# DATASET EXCERPTS
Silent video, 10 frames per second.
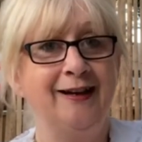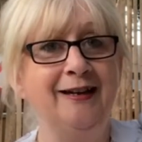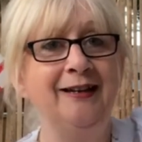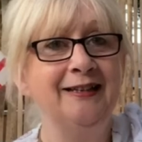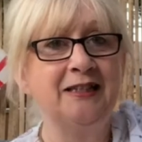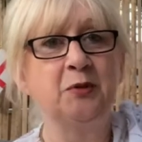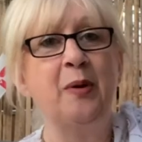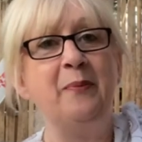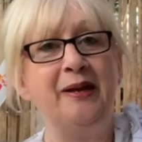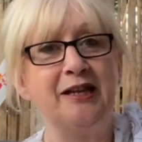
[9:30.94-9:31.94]
can
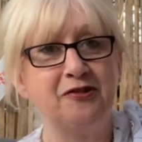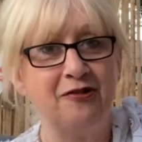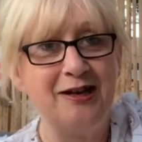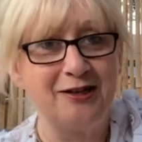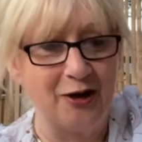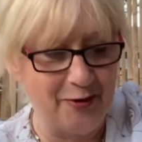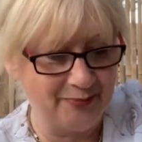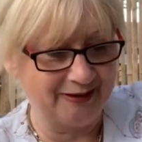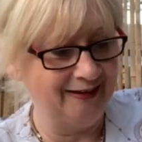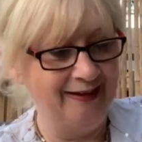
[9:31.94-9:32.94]
swim in the
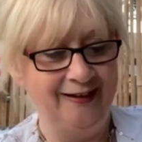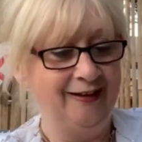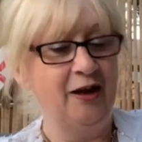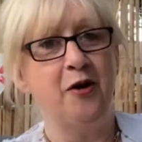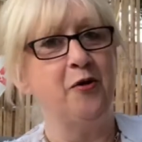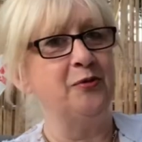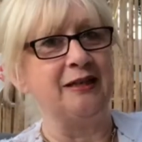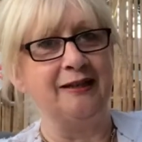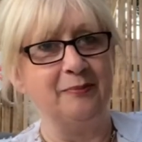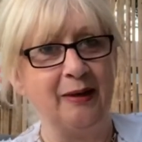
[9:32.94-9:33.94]
treetops. Oh
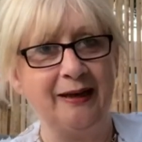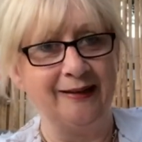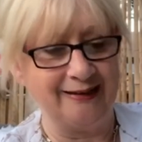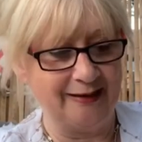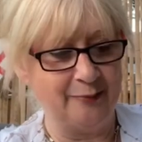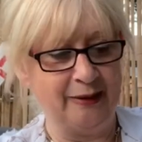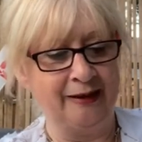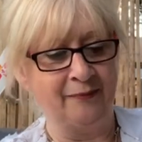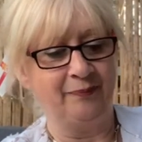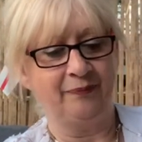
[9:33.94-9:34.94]
dear me, dear
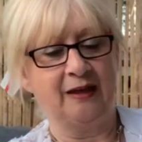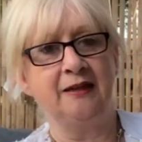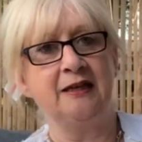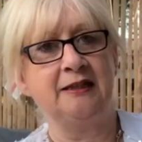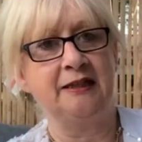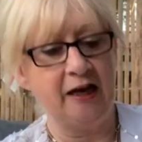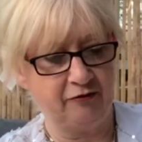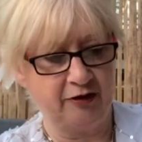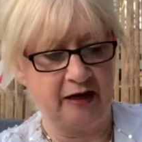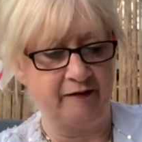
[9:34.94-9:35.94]
me. And the
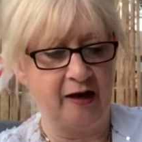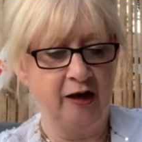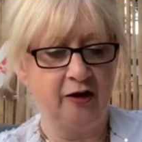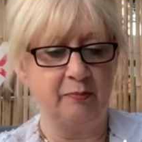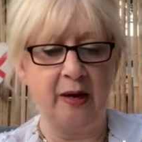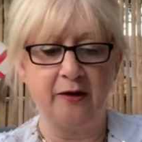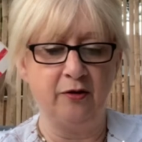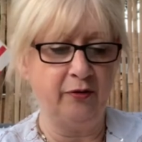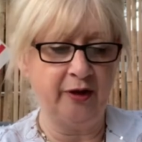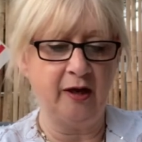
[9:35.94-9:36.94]
secretary could make
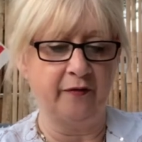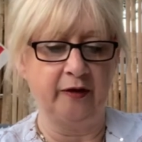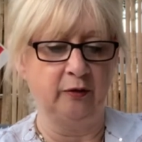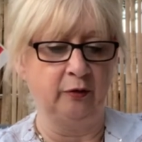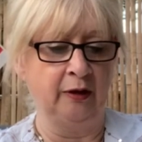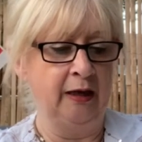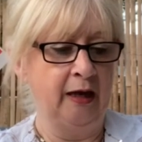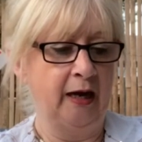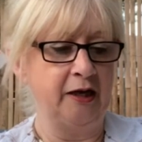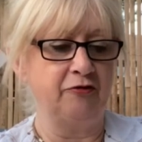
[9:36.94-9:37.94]
nothing of it all
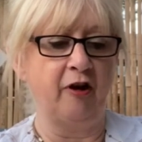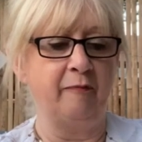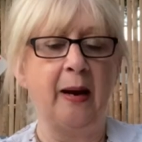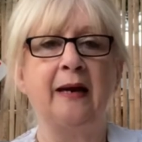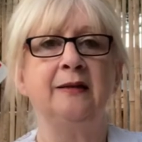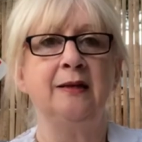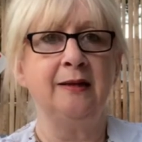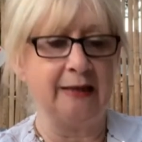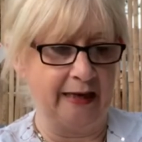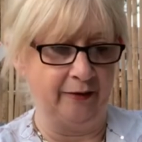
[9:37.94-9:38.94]
and he drove back to the
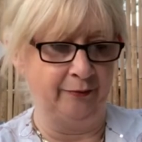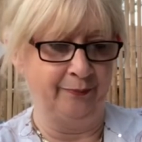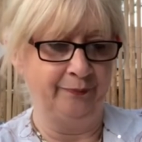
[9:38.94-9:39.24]
town.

# WHAT YOU WILL DO
Every record above, copied exactly and without a single picture, makes up the answer.

# FINAL ANSWER
Silent video, 10 frames per second.
[9:30.94-9:31.94]
can
[9:31.94-9:32.94]
swim in the
[9:32.94-9:33.94]
treetops. Oh
[9:33.94-9:34.94]
dear me, dear
[9:34.94-9:35.94]
me. And the
[9:35.94-9:36.94]
secretary could make
[9:36.94-9:37.94]
nothing of it all
[9:37.94-9:38.94]
and he drove back to the
[9:38.94-9:39.24]
town.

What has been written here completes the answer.